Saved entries
------------------------------------------------------------

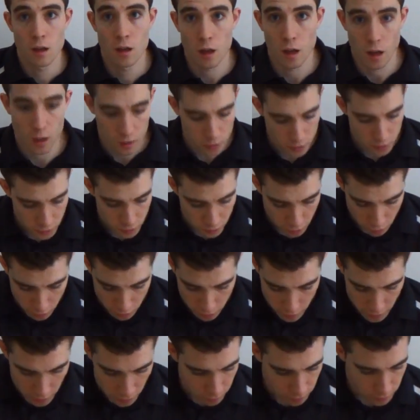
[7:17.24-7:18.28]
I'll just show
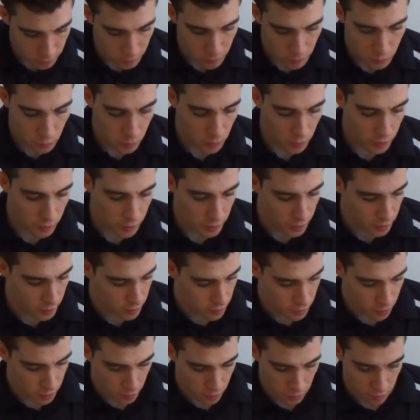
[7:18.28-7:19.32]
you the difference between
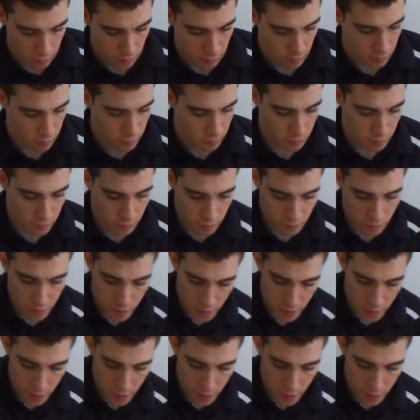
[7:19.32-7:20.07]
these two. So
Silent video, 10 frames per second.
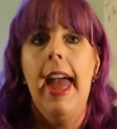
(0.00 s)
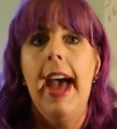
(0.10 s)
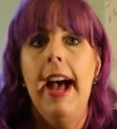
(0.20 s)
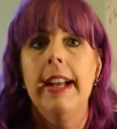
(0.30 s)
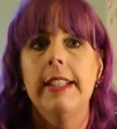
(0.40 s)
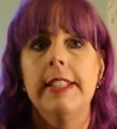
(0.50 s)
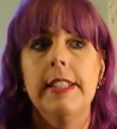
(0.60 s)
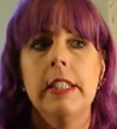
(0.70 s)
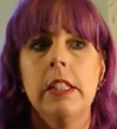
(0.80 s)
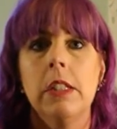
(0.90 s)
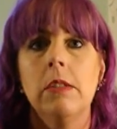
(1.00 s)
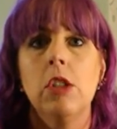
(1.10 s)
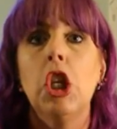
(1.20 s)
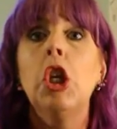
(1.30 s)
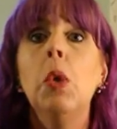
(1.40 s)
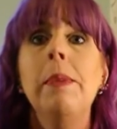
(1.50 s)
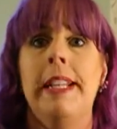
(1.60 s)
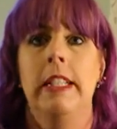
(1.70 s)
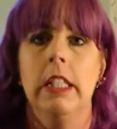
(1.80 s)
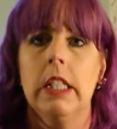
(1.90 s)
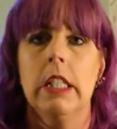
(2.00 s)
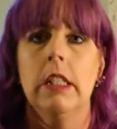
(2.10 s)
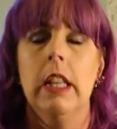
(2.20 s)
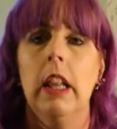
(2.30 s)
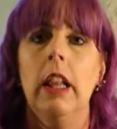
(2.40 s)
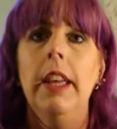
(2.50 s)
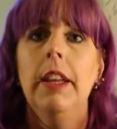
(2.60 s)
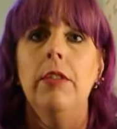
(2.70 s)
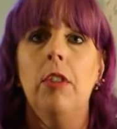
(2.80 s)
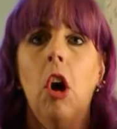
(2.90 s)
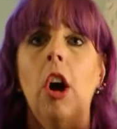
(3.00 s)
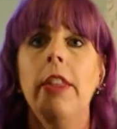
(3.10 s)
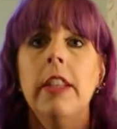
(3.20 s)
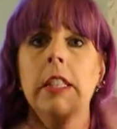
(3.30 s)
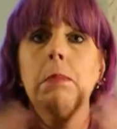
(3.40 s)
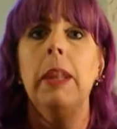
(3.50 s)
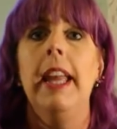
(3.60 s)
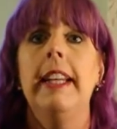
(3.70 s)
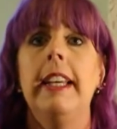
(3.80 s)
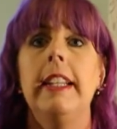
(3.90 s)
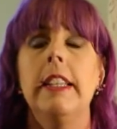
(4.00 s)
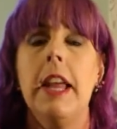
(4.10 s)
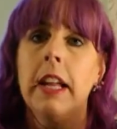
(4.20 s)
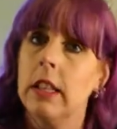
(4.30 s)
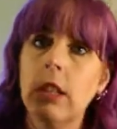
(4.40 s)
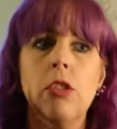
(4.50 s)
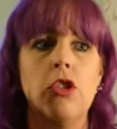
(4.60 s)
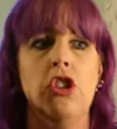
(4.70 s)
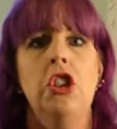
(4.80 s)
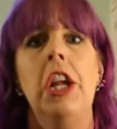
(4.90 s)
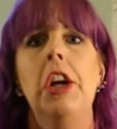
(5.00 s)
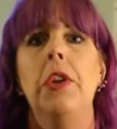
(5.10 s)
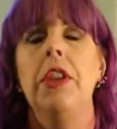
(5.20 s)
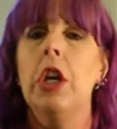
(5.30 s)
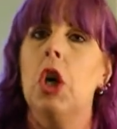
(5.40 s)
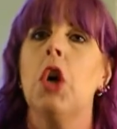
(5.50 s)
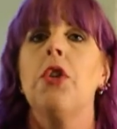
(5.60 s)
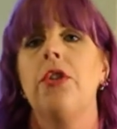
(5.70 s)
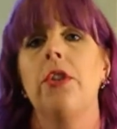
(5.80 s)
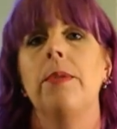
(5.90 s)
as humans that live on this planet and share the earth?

------------------------------------------------------------

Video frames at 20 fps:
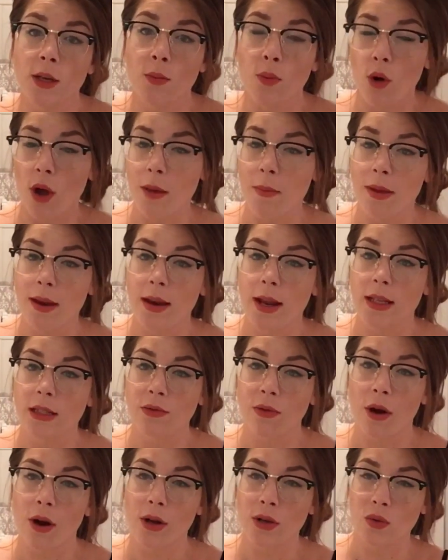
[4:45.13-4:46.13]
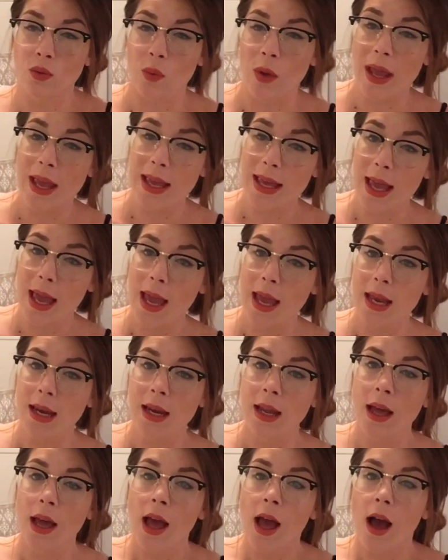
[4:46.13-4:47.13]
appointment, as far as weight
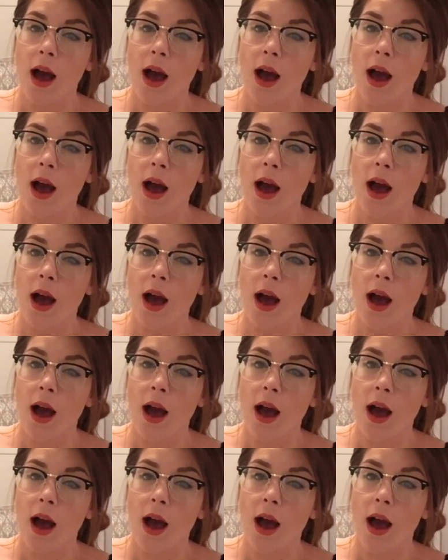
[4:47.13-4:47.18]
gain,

------------------------------------------------------------

**What the task asks**
Go over the data above and copy every line that has the word "frames" in it.

**Reply**
Silent video, 10 frames per second.
Video frames at 20 fps:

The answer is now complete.